Exercise aim ::
Give back the data below word for word. Any image in it should be left out.

Record set ::
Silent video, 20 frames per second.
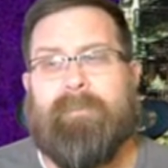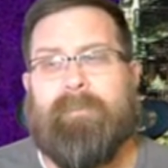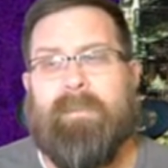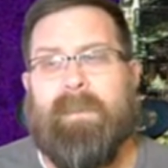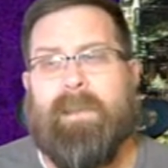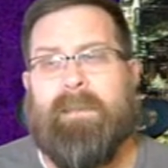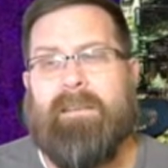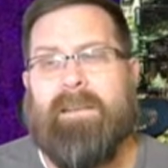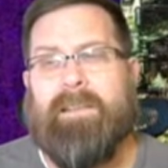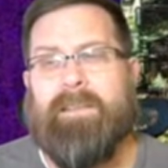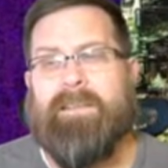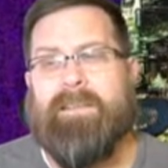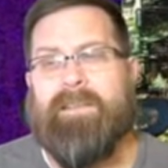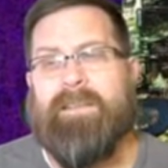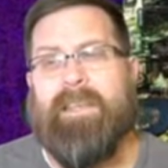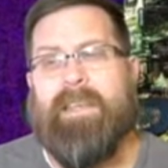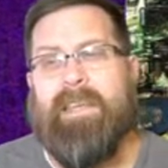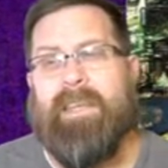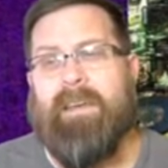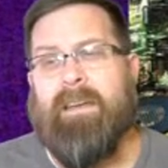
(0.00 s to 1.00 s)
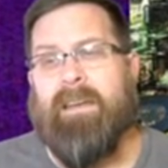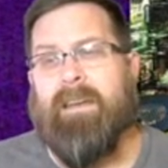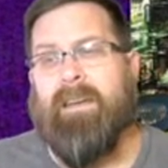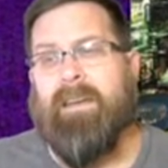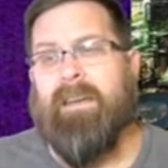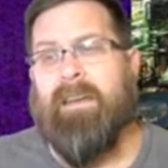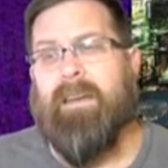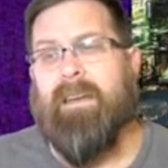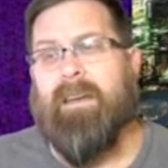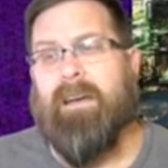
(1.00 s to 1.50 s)
Let's see.
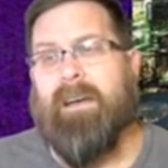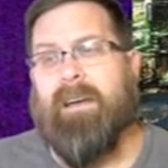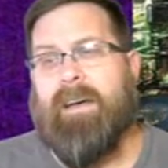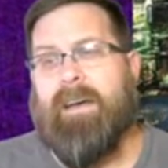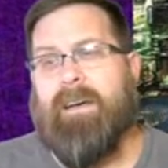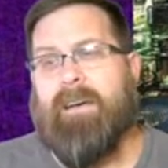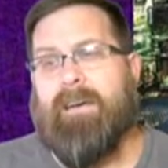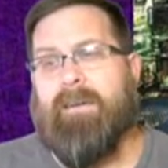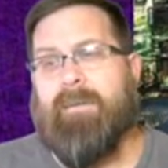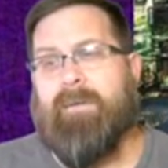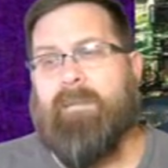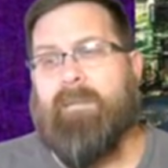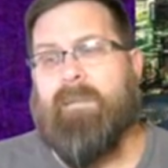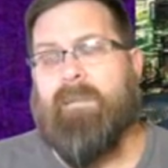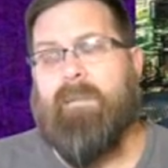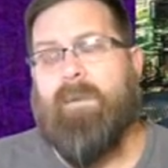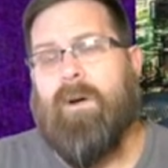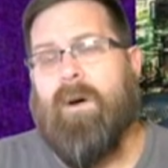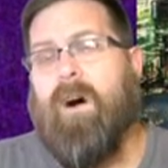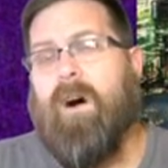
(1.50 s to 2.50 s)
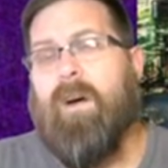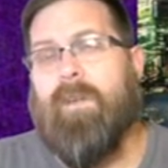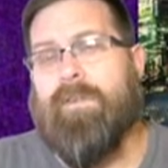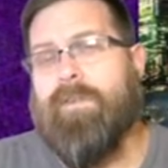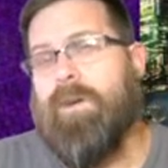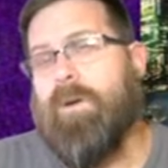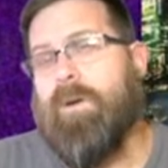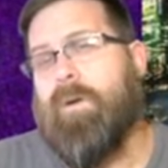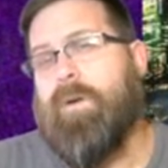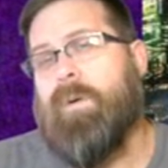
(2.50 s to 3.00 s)

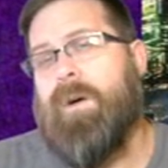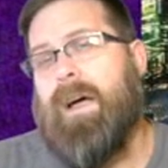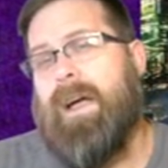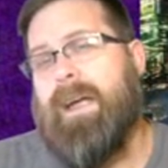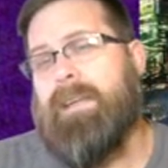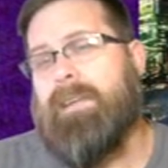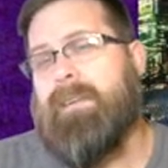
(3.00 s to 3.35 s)
Also,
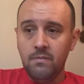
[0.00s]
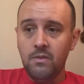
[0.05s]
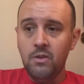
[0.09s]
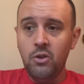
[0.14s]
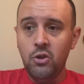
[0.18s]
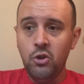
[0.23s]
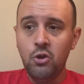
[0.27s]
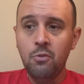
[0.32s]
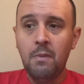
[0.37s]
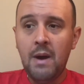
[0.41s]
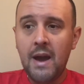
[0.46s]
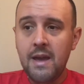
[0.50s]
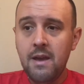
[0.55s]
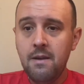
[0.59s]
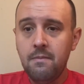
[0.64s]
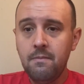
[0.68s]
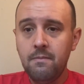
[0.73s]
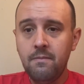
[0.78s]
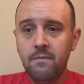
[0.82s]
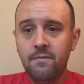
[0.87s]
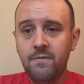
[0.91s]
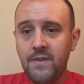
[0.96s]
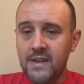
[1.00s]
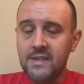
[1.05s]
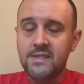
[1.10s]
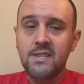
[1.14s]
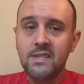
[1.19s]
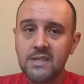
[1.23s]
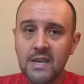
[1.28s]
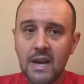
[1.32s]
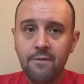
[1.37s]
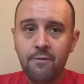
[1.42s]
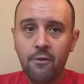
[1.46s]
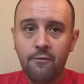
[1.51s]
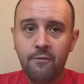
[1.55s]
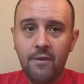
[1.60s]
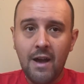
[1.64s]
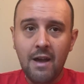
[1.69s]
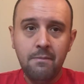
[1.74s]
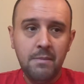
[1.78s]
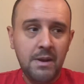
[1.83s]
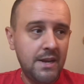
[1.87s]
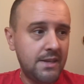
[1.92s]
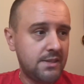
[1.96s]
you might face this guy for
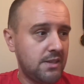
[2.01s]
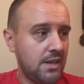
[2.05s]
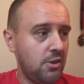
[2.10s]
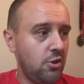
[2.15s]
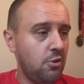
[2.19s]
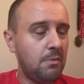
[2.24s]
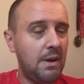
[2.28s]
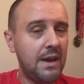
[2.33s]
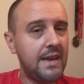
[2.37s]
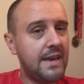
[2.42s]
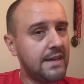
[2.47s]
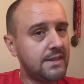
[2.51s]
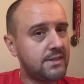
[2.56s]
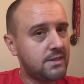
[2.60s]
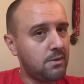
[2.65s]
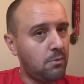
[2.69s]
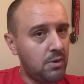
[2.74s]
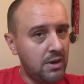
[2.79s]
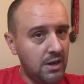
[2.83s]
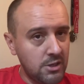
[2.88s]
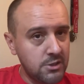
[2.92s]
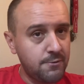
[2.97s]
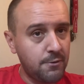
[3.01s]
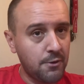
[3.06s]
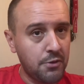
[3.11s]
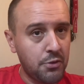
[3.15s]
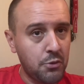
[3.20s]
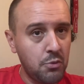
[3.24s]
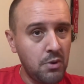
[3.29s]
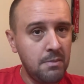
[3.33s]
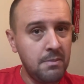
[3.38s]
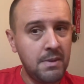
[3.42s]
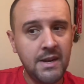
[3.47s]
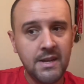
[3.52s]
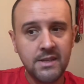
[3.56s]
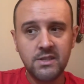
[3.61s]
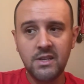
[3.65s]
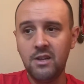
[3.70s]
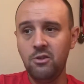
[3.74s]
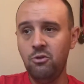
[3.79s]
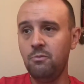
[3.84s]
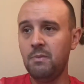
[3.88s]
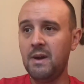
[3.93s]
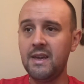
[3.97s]
5 minutes and you might get someone else for 3 minutes
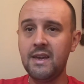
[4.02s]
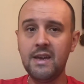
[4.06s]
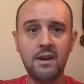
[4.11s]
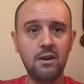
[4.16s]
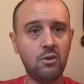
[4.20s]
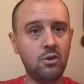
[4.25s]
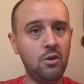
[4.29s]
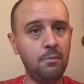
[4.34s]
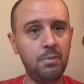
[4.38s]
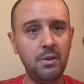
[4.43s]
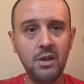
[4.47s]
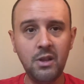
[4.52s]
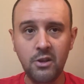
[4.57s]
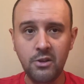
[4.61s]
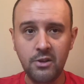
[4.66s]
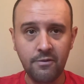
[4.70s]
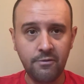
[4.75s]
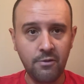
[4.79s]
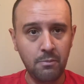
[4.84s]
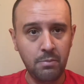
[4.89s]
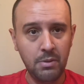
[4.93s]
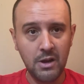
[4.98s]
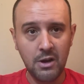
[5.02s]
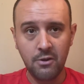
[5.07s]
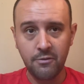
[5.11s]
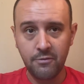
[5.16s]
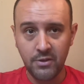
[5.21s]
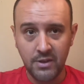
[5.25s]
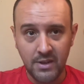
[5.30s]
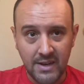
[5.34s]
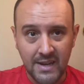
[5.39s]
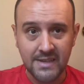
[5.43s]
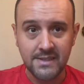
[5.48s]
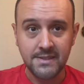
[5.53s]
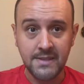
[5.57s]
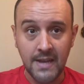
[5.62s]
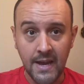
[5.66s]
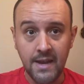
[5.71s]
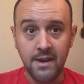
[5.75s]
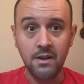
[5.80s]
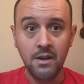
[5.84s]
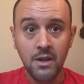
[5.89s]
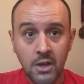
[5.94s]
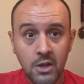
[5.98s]
and you might get a completely different player for the next
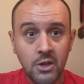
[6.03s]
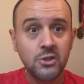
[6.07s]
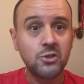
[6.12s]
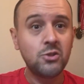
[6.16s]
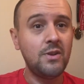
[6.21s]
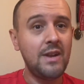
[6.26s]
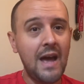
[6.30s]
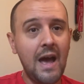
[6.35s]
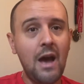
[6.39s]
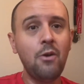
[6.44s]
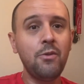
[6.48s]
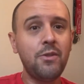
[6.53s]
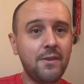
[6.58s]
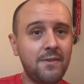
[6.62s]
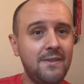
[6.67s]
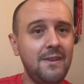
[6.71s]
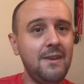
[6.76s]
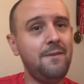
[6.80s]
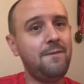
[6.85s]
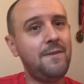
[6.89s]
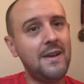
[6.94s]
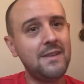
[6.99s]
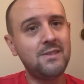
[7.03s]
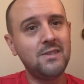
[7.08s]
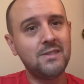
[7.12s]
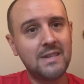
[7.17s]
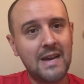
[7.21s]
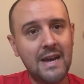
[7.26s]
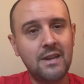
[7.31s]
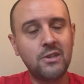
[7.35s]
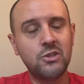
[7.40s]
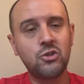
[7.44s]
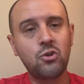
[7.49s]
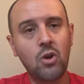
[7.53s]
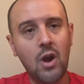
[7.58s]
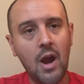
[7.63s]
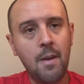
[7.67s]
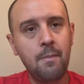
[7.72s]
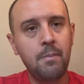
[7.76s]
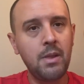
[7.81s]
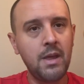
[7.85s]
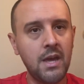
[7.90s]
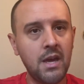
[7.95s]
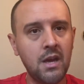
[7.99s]
10. So now the defense is kind of
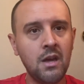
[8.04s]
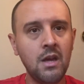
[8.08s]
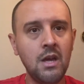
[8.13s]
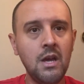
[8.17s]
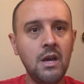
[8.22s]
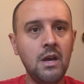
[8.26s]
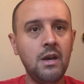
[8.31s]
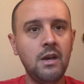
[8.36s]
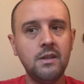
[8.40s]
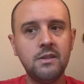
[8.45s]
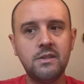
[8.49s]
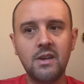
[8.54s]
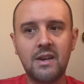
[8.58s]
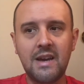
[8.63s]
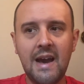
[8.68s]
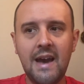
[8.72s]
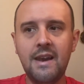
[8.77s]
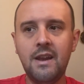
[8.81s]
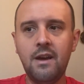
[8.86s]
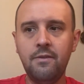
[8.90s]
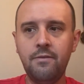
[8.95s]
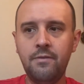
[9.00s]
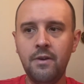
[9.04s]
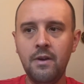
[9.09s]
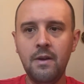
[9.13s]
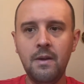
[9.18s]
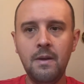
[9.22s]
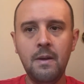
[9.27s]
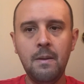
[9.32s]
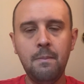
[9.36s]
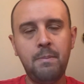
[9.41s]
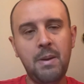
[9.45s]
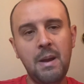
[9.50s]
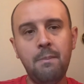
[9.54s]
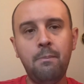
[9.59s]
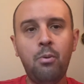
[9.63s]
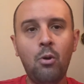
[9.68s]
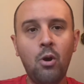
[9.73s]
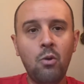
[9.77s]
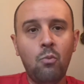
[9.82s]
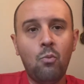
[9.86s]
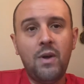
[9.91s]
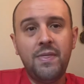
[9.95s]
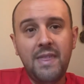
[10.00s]
scrambling to kind of
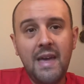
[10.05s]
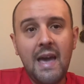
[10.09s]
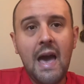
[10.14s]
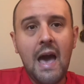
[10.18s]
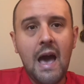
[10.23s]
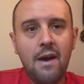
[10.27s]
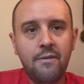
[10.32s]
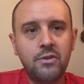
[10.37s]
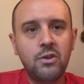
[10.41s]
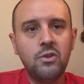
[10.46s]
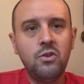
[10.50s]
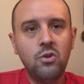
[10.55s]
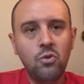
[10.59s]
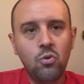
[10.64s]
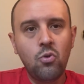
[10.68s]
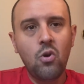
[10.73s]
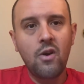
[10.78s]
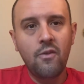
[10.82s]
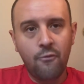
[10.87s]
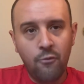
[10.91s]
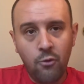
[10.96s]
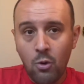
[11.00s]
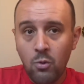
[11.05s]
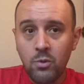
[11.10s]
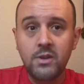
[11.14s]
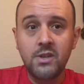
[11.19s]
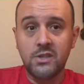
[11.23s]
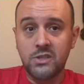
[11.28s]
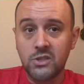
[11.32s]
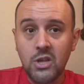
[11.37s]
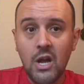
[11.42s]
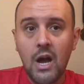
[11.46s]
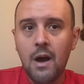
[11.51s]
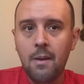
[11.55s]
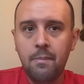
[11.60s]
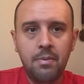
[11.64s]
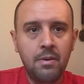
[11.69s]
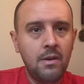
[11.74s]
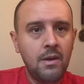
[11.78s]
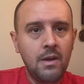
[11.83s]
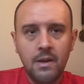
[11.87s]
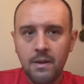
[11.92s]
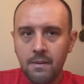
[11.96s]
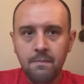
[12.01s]
pinpoint what they have to do going forward to
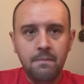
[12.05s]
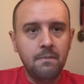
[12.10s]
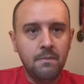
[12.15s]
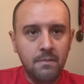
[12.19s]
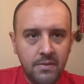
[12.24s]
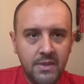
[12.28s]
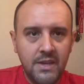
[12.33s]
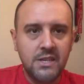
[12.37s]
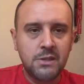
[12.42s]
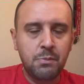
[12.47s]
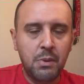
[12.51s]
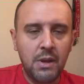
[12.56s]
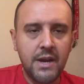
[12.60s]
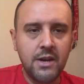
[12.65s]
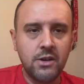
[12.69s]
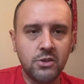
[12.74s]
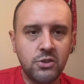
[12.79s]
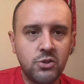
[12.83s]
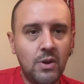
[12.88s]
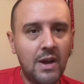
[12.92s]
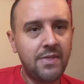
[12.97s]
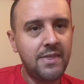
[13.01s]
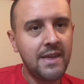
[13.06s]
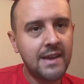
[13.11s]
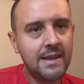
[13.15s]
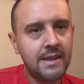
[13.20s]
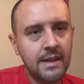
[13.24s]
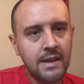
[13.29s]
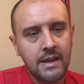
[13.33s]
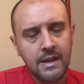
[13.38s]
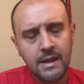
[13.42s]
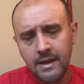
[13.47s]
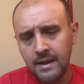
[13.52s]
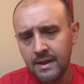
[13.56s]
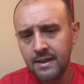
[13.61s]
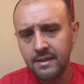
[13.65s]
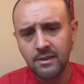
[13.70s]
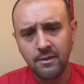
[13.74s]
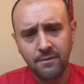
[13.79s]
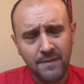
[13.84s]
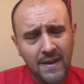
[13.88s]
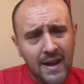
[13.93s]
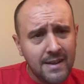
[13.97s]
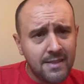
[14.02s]
stop these players. So I think the
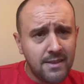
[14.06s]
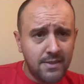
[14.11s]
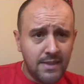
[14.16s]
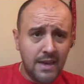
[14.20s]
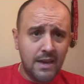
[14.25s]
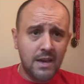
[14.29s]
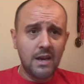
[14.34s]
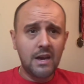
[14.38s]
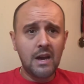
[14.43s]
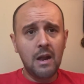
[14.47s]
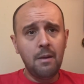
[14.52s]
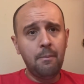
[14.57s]
fact that they can kind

Exercise result ::
Silent video, 20 frames per second.
(0.00 s to 1.00 s)
(1.00 s to 1.50 s)
Let's see.
(1.50 s to 2.50 s)
(2.50 s to 3.00 s)

(3.00 s to 3.35 s)
Also,
[0.00s]
[0.05s]
[0.09s]
[0.14s]
[0.18s]
[0.23s]
[0.27s]
[0.32s]
[0.37s]
[0.41s]
[0.46s]
[0.50s]
[0.55s]
[0.59s]
[0.64s]
[0.68s]
[0.73s]
[0.78s]
[0.82s]
[0.87s]
[0.91s]
[0.96s]
[1.00s]
[1.05s]
[1.10s]
[1.14s]
[1.19s]
[1.23s]
[1.28s]
[1.32s]
[1.37s]
[1.42s]
[1.46s]
[1.51s]
[1.55s]
[1.60s]
[1.64s]
[1.69s]
[1.74s]
[1.78s]
[1.83s]
[1.87s]
[1.92s]
[1.96s]
you might face this guy for
[2.01s]
[2.05s]
[2.10s]
[2.15s]
[2.19s]
[2.24s]
[2.28s]
[2.33s]
[2.37s]
[2.42s]
[2.47s]
[2.51s]
[2.56s]
[2.60s]
[2.65s]
[2.69s]
[2.74s]
[2.79s]
[2.83s]
[2.88s]
[2.92s]
[2.97s]
[3.01s]
[3.06s]
[3.11s]
[3.15s]
[3.20s]
[3.24s]
[3.29s]
[3.33s]
[3.38s]
[3.42s]
[3.47s]
[3.52s]
[3.56s]
[3.61s]
[3.65s]
[3.70s]
[3.74s]
[3.79s]
[3.84s]
[3.88s]
[3.93s]
[3.97s]
5 minutes and you might get someone else for 3 minutes
[4.02s]
[4.06s]
[4.11s]
[4.16s]
[4.20s]
[4.25s]
[4.29s]
[4.34s]
[4.38s]
[4.43s]
[4.47s]
[4.52s]
[4.57s]
[4.61s]
[4.66s]
[4.70s]
[4.75s]
[4.79s]
[4.84s]
[4.89s]
[4.93s]
[4.98s]
[5.02s]
[5.07s]
[5.11s]
[5.16s]
[5.21s]
[5.25s]
[5.30s]
[5.34s]
[5.39s]
[5.43s]
[5.48s]
[5.53s]
[5.57s]
[5.62s]
[5.66s]
[5.71s]
[5.75s]
[5.80s]
[5.84s]
[5.89s]
[5.94s]
[5.98s]
and you might get a completely different player for the next
[6.03s]
[6.07s]
[6.12s]
[6.16s]
[6.21s]
[6.26s]
[6.30s]
[6.35s]
[6.39s]
[6.44s]
[6.48s]
[6.53s]
[6.58s]
[6.62s]
[6.67s]
[6.71s]
[6.76s]
[6.80s]
[6.85s]
[6.89s]
[6.94s]
[6.99s]
[7.03s]
[7.08s]
[7.12s]
[7.17s]
[7.21s]
[7.26s]
[7.31s]
[7.35s]
[7.40s]
[7.44s]
[7.49s]
[7.53s]
[7.58s]
[7.63s]
[7.67s]
[7.72s]
[7.76s]
[7.81s]
[7.85s]
[7.90s]
[7.95s]
[7.99s]
10. So now the defense is kind of
[8.04s]
[8.08s]
[8.13s]
[8.17s]
[8.22s]
[8.26s]
[8.31s]
[8.36s]
[8.40s]
[8.45s]
[8.49s]
[8.54s]
[8.58s]
[8.63s]
[8.68s]
[8.72s]
[8.77s]
[8.81s]
[8.86s]
[8.90s]
[8.95s]
[9.00s]
[9.04s]
[9.09s]
[9.13s]
[9.18s]
[9.22s]
[9.27s]
[9.32s]
[9.36s]
[9.41s]
[9.45s]
[9.50s]
[9.54s]
[9.59s]
[9.63s]
[9.68s]
[9.73s]
[9.77s]
[9.82s]
[9.86s]
[9.91s]
[9.95s]
[10.00s]
scrambling to kind of
[10.05s]
[10.09s]
[10.14s]
[10.18s]
[10.23s]
[10.27s]
[10.32s]
[10.37s]
[10.41s]
[10.46s]
[10.50s]
[10.55s]
[10.59s]
[10.64s]
[10.68s]
[10.73s]
[10.78s]
[10.82s]
[10.87s]
[10.91s]
[10.96s]
[11.00s]
[11.05s]
[11.10s]
[11.14s]
[11.19s]
[11.23s]
[11.28s]
[11.32s]
[11.37s]
[11.42s]
[11.46s]
[11.51s]
[11.55s]
[11.60s]
[11.64s]
[11.69s]
[11.74s]
[11.78s]
[11.83s]
[11.87s]
[11.92s]
[11.96s]
[12.01s]
pinpoint what they have to do going forward to
[12.05s]
[12.10s]
[12.15s]
[12.19s]
[12.24s]
[12.28s]
[12.33s]
[12.37s]
[12.42s]
[12.47s]
[12.51s]
[12.56s]
[12.60s]
[12.65s]
[12.69s]
[12.74s]
[12.79s]
[12.83s]
[12.88s]
[12.92s]
[12.97s]
[13.01s]
[13.06s]
[13.11s]
[13.15s]
[13.20s]
[13.24s]
[13.29s]
[13.33s]
[13.38s]
[13.42s]
[13.47s]
[13.52s]
[13.56s]
[13.61s]
[13.65s]
[13.70s]
[13.74s]
[13.79s]
[13.84s]
[13.88s]
[13.93s]
[13.97s]
[14.02s]
stop these players. So I think the
[14.06s]
[14.11s]
[14.16s]
[14.20s]
[14.25s]
[14.29s]
[14.34s]
[14.38s]
[14.43s]
[14.47s]
[14.52s]
[14.57s]
fact that they can kind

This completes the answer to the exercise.